I'm in the early stages of this story and there are pros and cons. The story has potential. I like how detailed the author is most of the time. I like the perspective shift of the Main Character so far. I do hope he doesn't become an edge lord but we will see. The part I don't like is that, like I said, the author is detailed MOST of the time but when he isn't it's blatantly obvious plot armor. The main character steals from the rich and then spends the money on himself and his mother exorbitantly and somehow NO ONE notices it? In a village of only 600 demons they should have noticed that ASAP. in a village that size they know each other by face, name and occupation. and it is never explained how he was gonna get away with going from starving family to being a family that eats 3 times a day. The author just basically said "No one is gonna notice this because I said so and I don't feel like thinking of an explanation for why everyone else would be dumb enough to not notice that money is going missing and at the same time these poor demons are eating 3 times a day out of nowhere. " Then he moves to a time skip to move past it. Now this is technically a minor detail in the story and the author might have just wanted to get to the part he deemed as more important but it was really off-putting. I sincerely hope that these blatant plot holes aren't scattered throughout the story. overall the story is decent so far. Nothing that calls for a terrible review. keep it up.

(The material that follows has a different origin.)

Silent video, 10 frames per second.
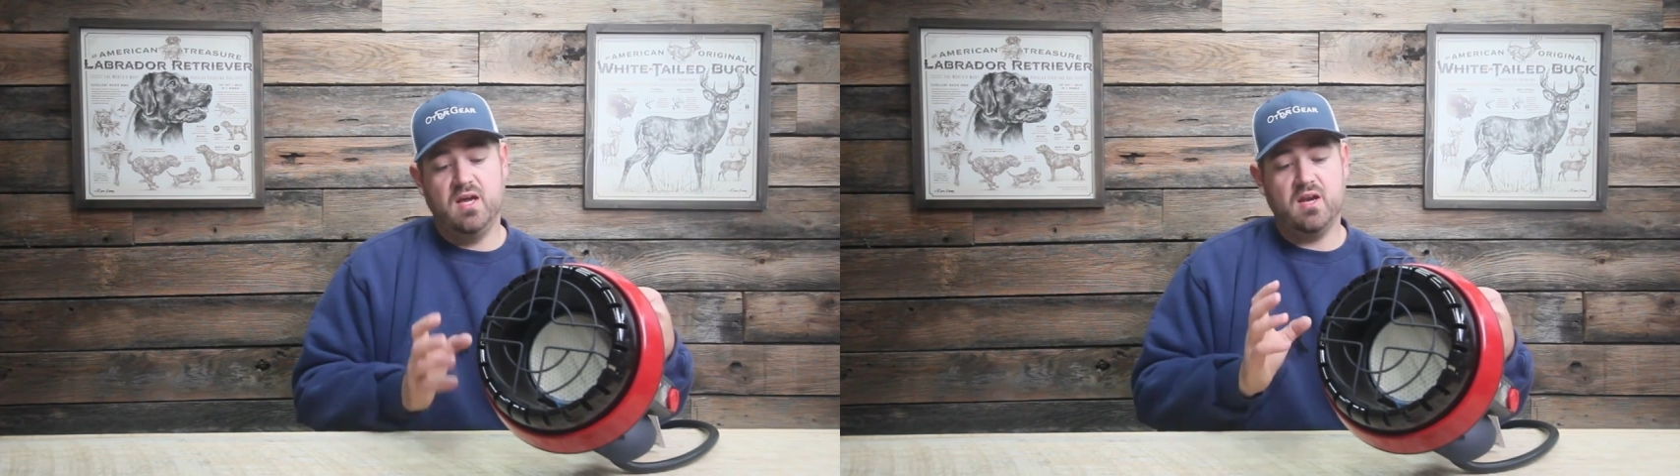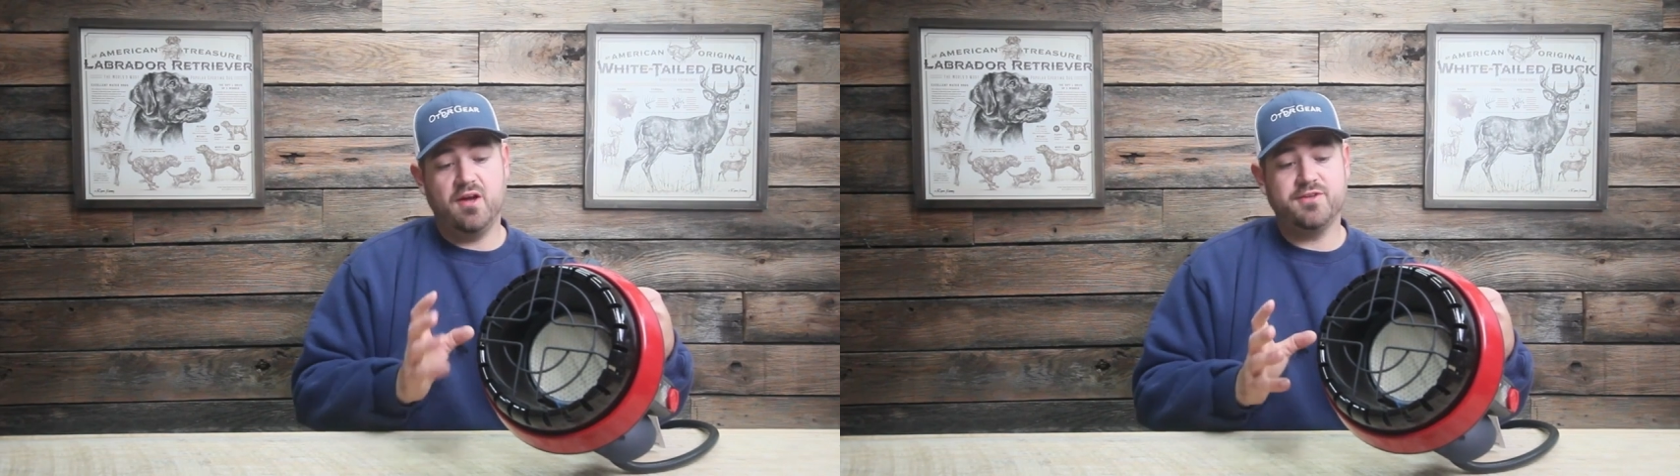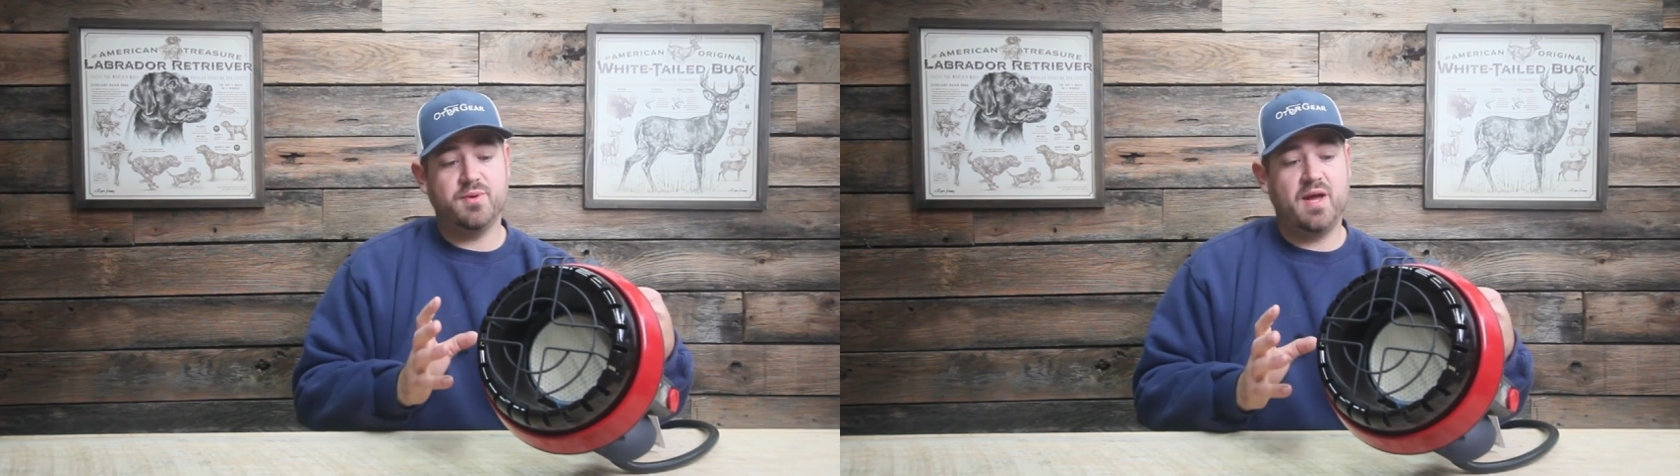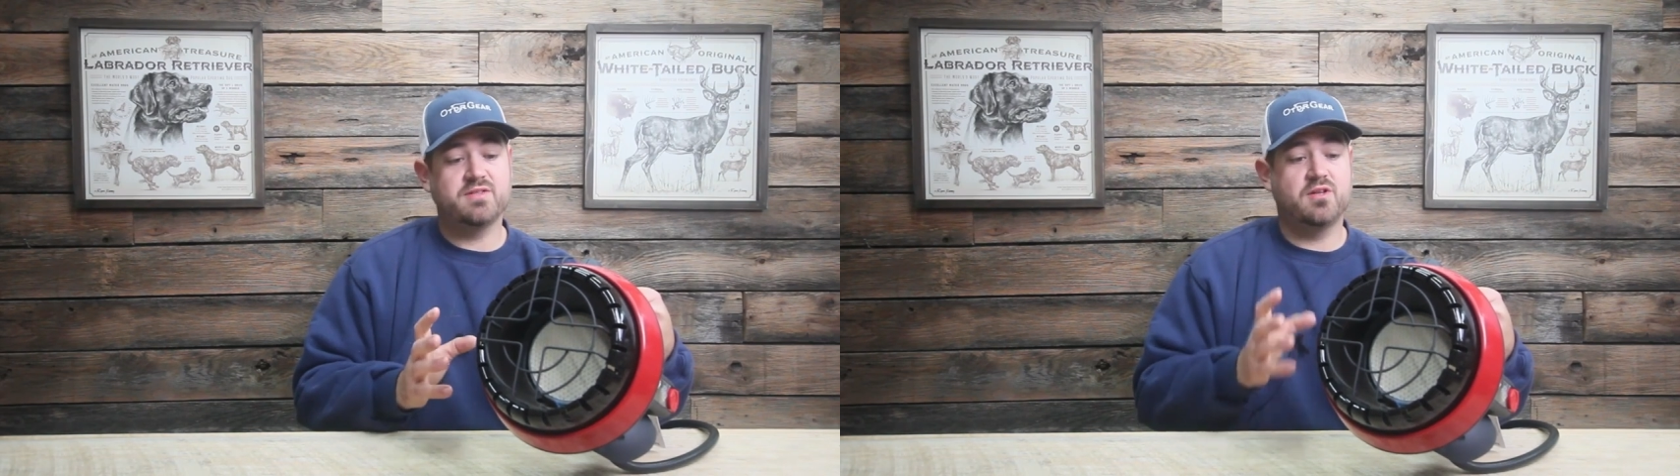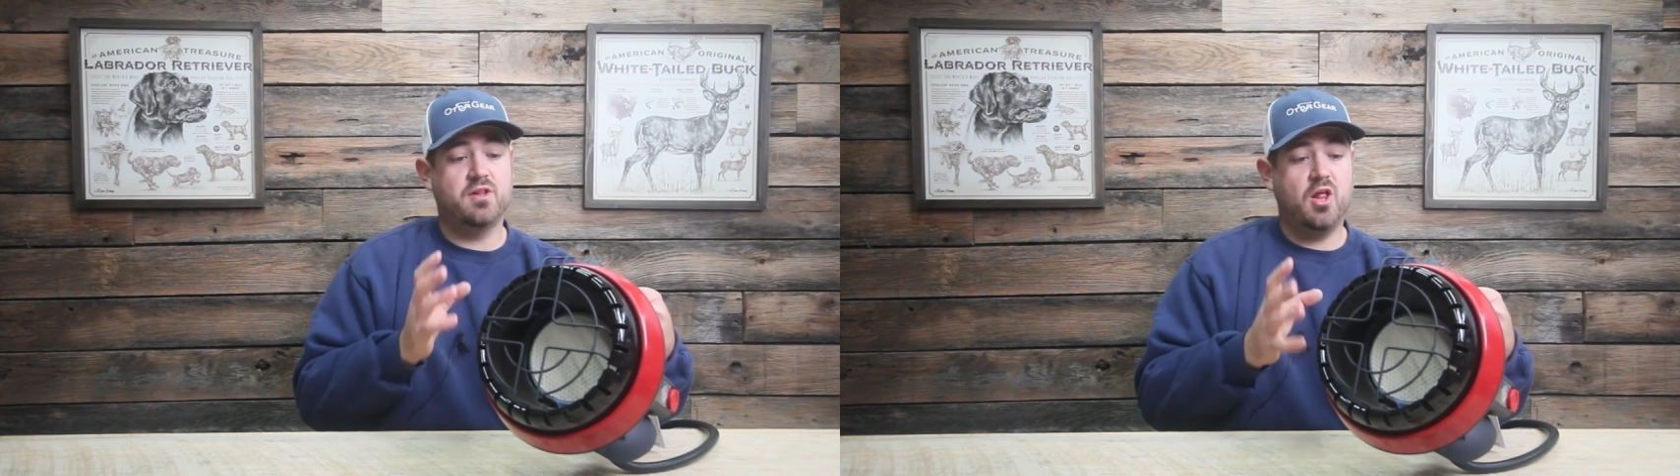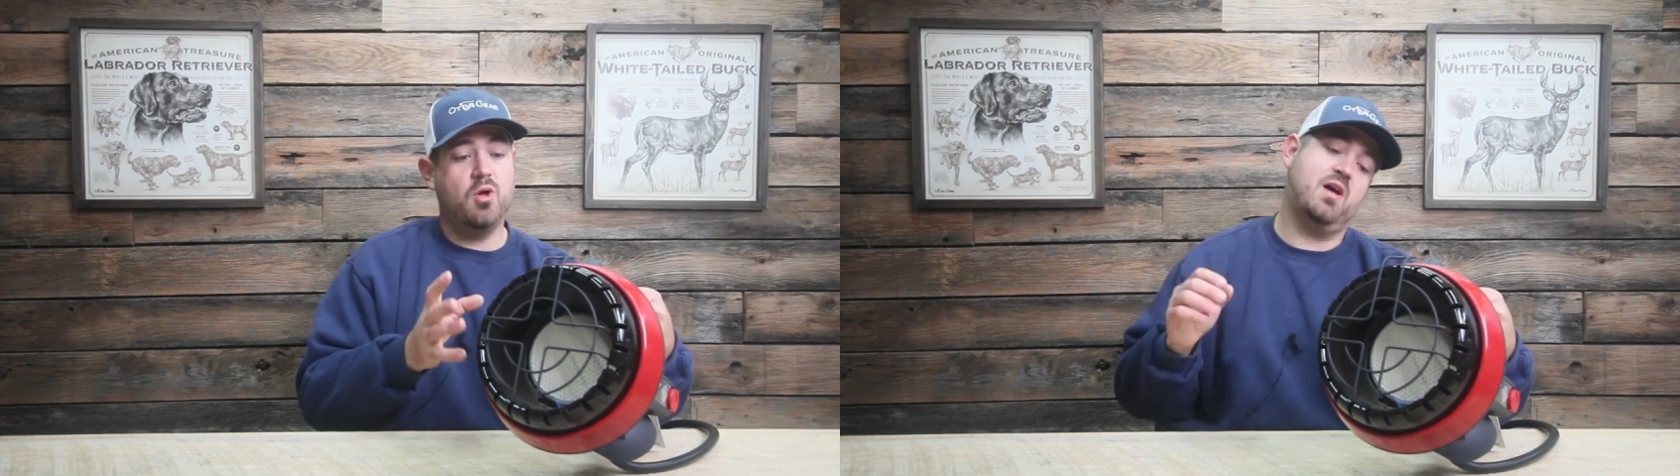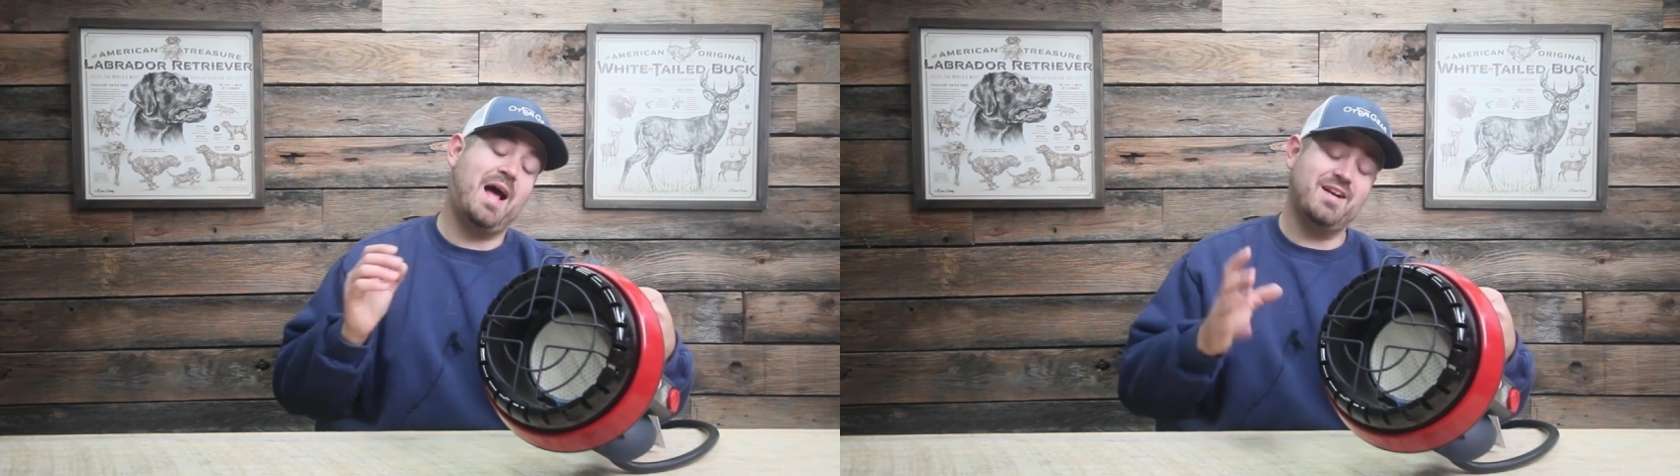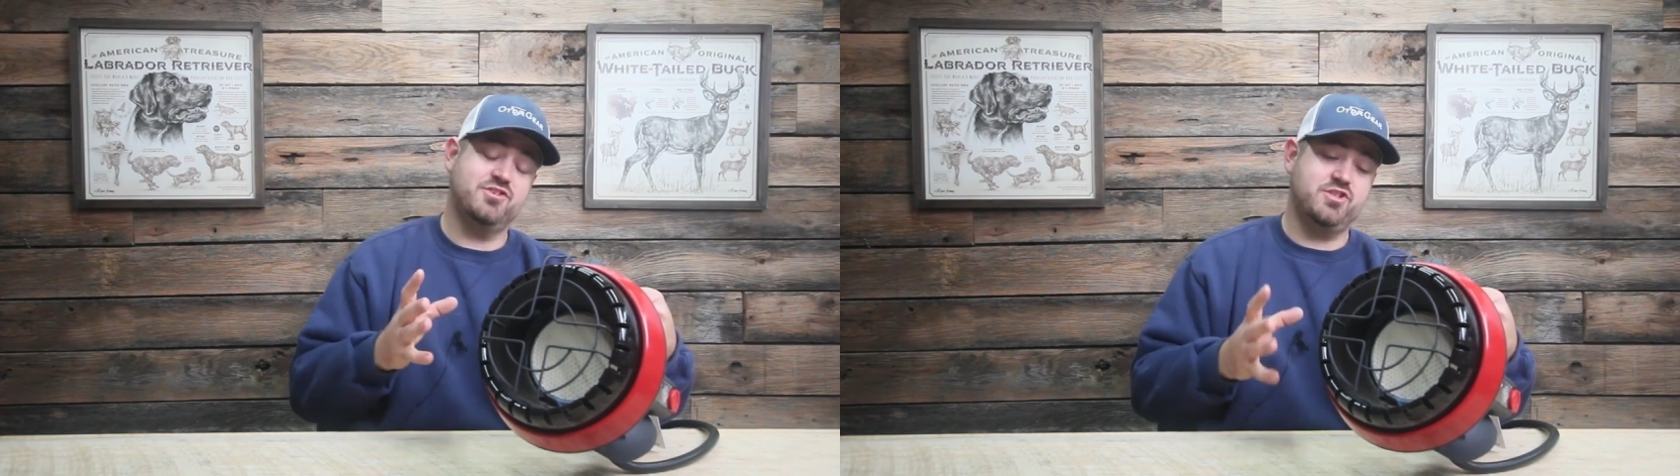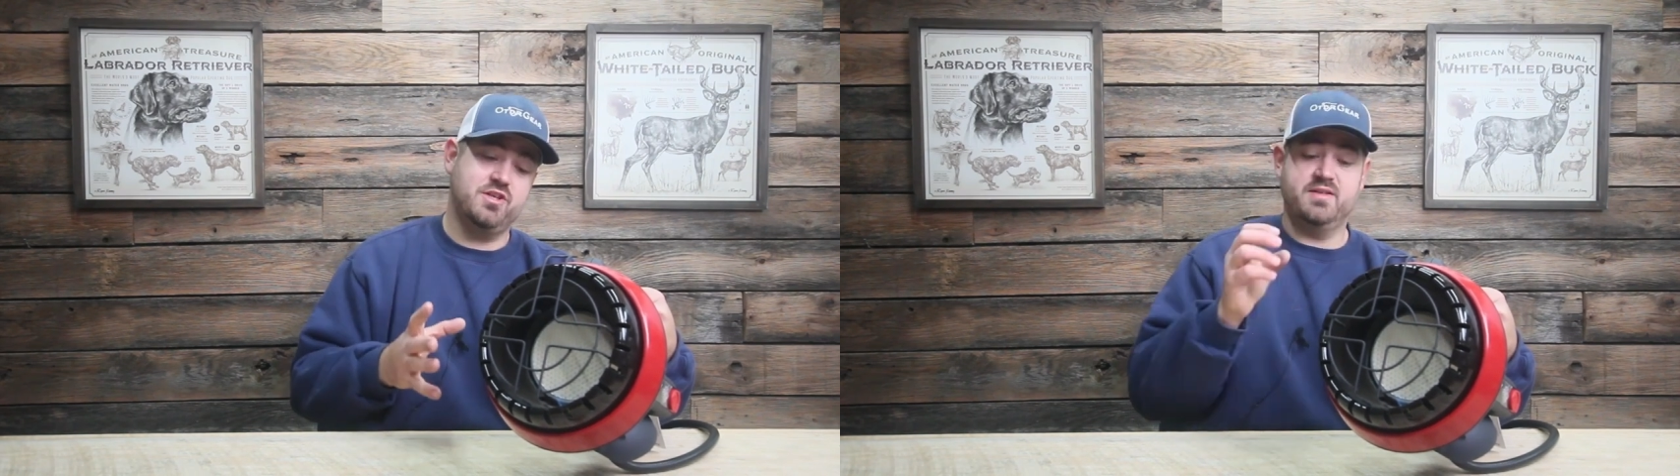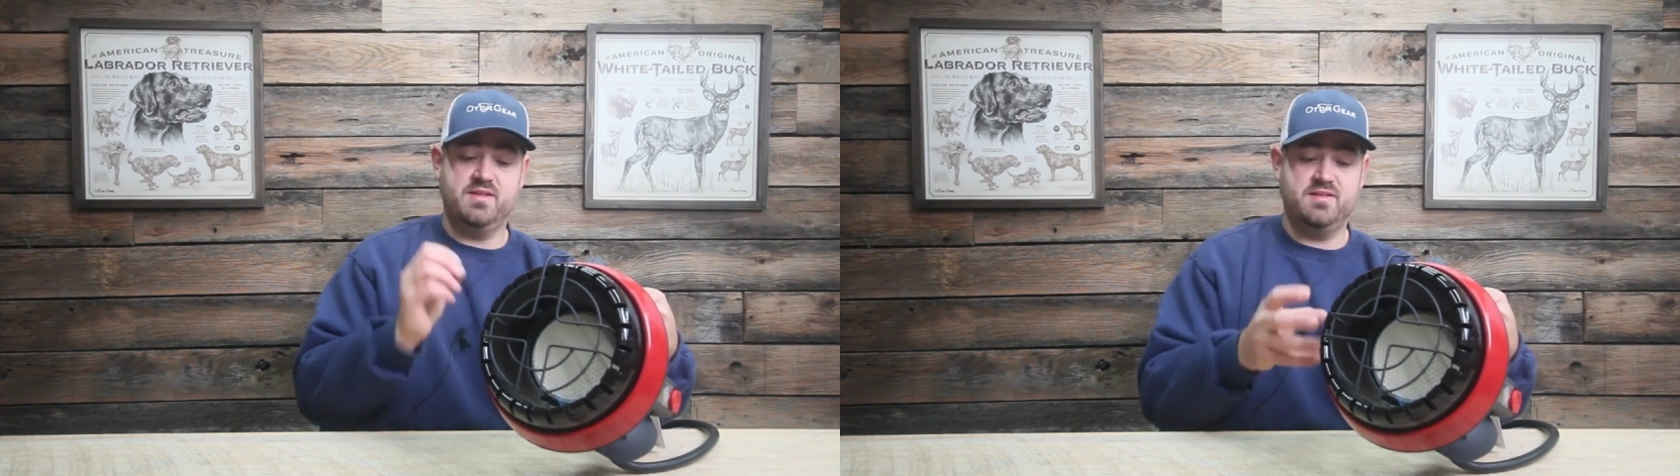It also has a low
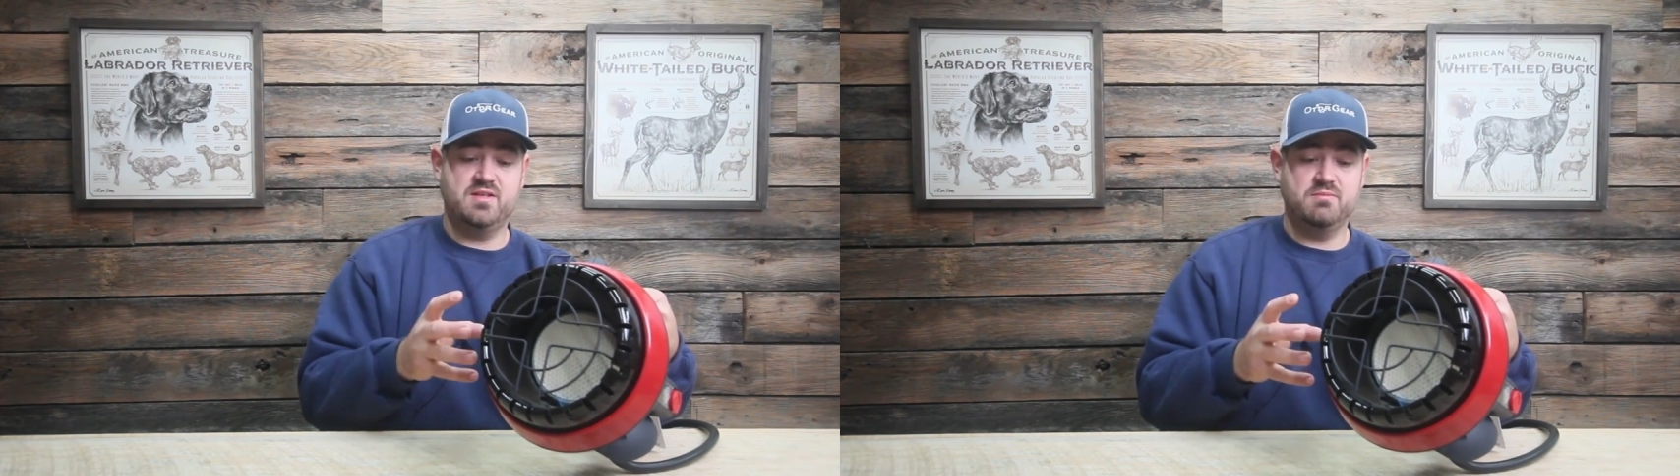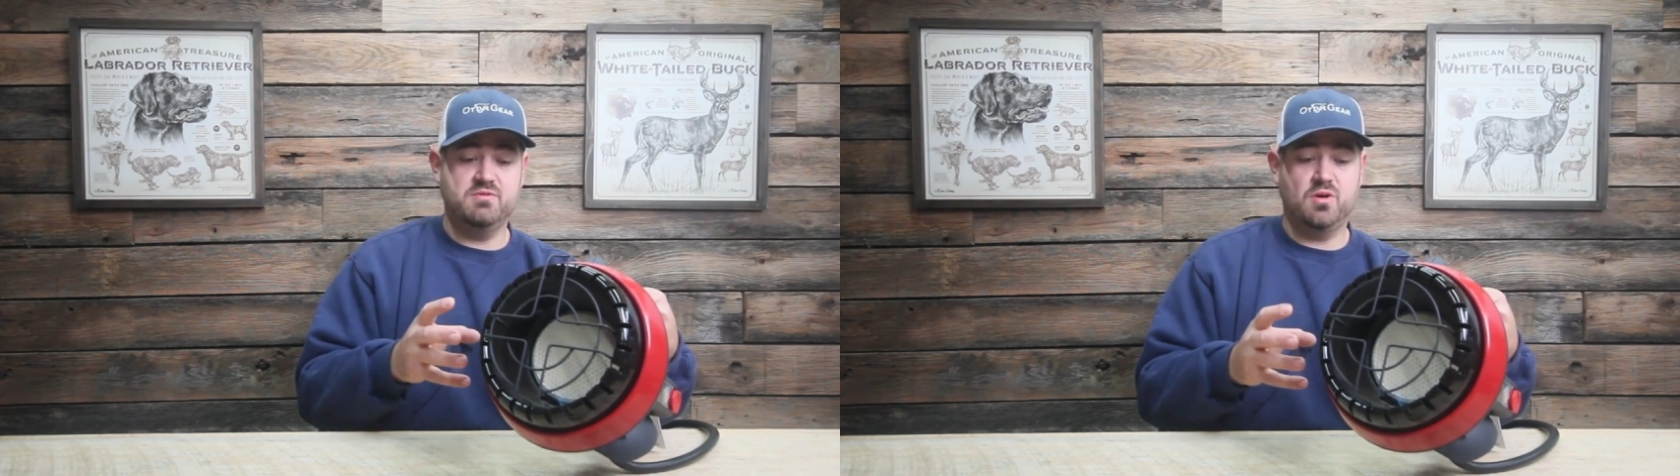oxygen system,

I regret wasting coins on this. it wasn't worth it. Complete waste of potential. The world building and idea of it had some potential even if it was initially a Shadow Slave rip off. I was going to quite at 170 but then he introduced space stuff and I stayed for a while. I regret it. This author is too inconsistent. But the Authors Complete Inability to remember details in his own story combined with the abhorrent amount of plot armor just began to make the story unreadable. I actually cannot count the amount of inconsistencies in this story. it is quite frankly ridiculous. He changes important details like I change clothes. At a point he changes a character's entire moveset like we wouldn't notice. I was baffled. It ended up being the final straw for me. Otherwise it's the typical cliche. Everyone is arrogant for arrogances sake. People are evil for evils sake. the oh so common "Must take revenge for my stained honor" Villains. Everyone is dumb except for the main character. actually scratch that. The main character is Dumb as a box of rocks, it's just that everyone else is written to be DUMBER somehow. I mean anyone outside of Alex and Mira are incapable of thinking of even the most basic things sometimes. The a**pulls with minimal explanation. The power ups that make no sense. like the MC gains an incomplete D rank Divine rank art for telling the federation his talent. "Phoenix fury." CONVENIENTLY its the ONLY d rank fire technique. Now you would imagine the author would be intelligent enough not to have the other part of the incomplete technique be in the same dimension or at least not within the same organization. nope he just freaking stumbles upon the other part of the Divine rank technique IN THE LIBRARY of the school. guess what it's called. "HEART OF THE PHOENIX". In a time of such advance technology. NOONE thought "Huh maybe these 2 Phoenix techniques go together" ridiculous. 2 part of the same technique just sitting in the same dimension. chillin and ain't no one over a century figured it out. calling BS. Anyway imma stop my rant now. if I kept going I would be here all day.
yea, for sure. I'll read your next one.